The spread between Henry Hub gas prices and Mt. Belvieu liquids declined 40% from '04 to '05. Yet our NGL margins only declined about 10%. Again that really was attributed to the geographic diversity of our assets and so we are very pleased with our ability to weather some of the volatility in those markets.
Then, finally, we are forecasting very strong growth in several sectors of Midstream and look forward to continuing to update you on the growth of those prospects. With that I will turn it over to Phil Wright.
Phil Wright - SVP
Thank you Alan. Slide 38 please. Gas Pipeline segment, again, turned in solid profit and cash flow performance with recurring segment profits of $574 million. Fourth quarter reported results include the impact of two non-recurring, non-cash adjustments totaling $37 million associated with the revaluing of certain natural gas inventory accounts.
These fourth quarter charges partially offset the $49 million of non-recurring gains we reported throughout 2005 and will reduce full year reported earnings from 586 million to a recurring level of 574 million. The lower year-over-year recurring results are due primarily to termination of the Gray’s Harbor contract on Northwest pipeline, higher operating expenses partially offset by higher earnings from Gulfstream.
Slide 39, please. In addition to being another year of strong positive cash flow at gas pipes, our team delivered excellent results operationally and commercially. Operationally, we established three-day peak throughput level recorded on Transco and we met all of our demand obligations in spite of two major hurricanes. On the commercial front, as expected, the Central New Jersey expansion project commenced service on Nov. 1st and we held successful open seasons on Transco to serve the Northeast and Greater Washington D.C. areas via the Sentinel and Potomac Expansions, respectively.

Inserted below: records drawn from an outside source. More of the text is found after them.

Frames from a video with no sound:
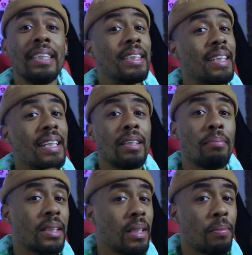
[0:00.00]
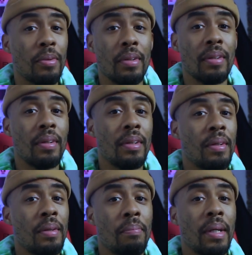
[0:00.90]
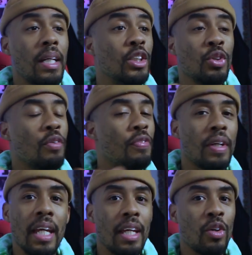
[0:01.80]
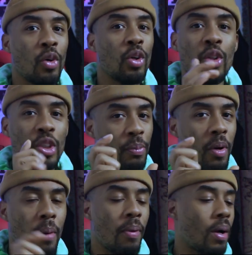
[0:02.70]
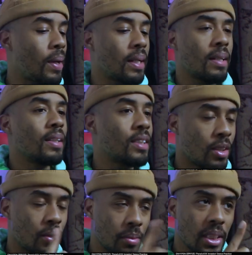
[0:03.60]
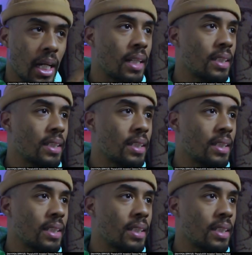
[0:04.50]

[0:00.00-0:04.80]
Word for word: easiest things to mess up on because you will forget your little small part right there. So shout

Sentinel, which will add firm capacity of about 250,000 dekatherms a day is scheduled to be in-service November of '08. The Potomac Expansion will add 165,000 dekatherms a day of firm capacity and is slated for service in November of '07. We filed a certificate application for the previously announced Leidy to Long Island Expansion and I am pleased with the progress we continue to make on that project. We held a a successful open season for the Parachute lateral which will connect production from the Piceance Basin into a hub at Greasewood Colorado, the origin of another new lateral connecting Northwest customers to new production in the Rockies. Expected in-service dates are January of '07 for Parachute and November of '08 for Greasewood.
Turning now to our profit cash and capital guidance on slide 40. Noted in prior calls during '06 we have no major expansions, no rate cases coming into effect. As well due to a change at FERC and accounting policies will charge about 25 to $35 million of pipeline integrity costs to expense that had been capitalized before the change and will have $20 million of higher interest costs fund Gulfstream following the $850 million financing completed in '05.
So we expect '06 segment profit to be lower but to rebound, following rate cases on Northwest, Transco and Pineneedle in '07. We are lowering our guidance in '06 by $10 million to account for higher insurance premiums due to last year's hurricane and for development costs for the recently announced Pacific Connector pipeline project at Northwest which will be reserved and charged to income until the project is deemed viable, at which time the costs will be capitalized.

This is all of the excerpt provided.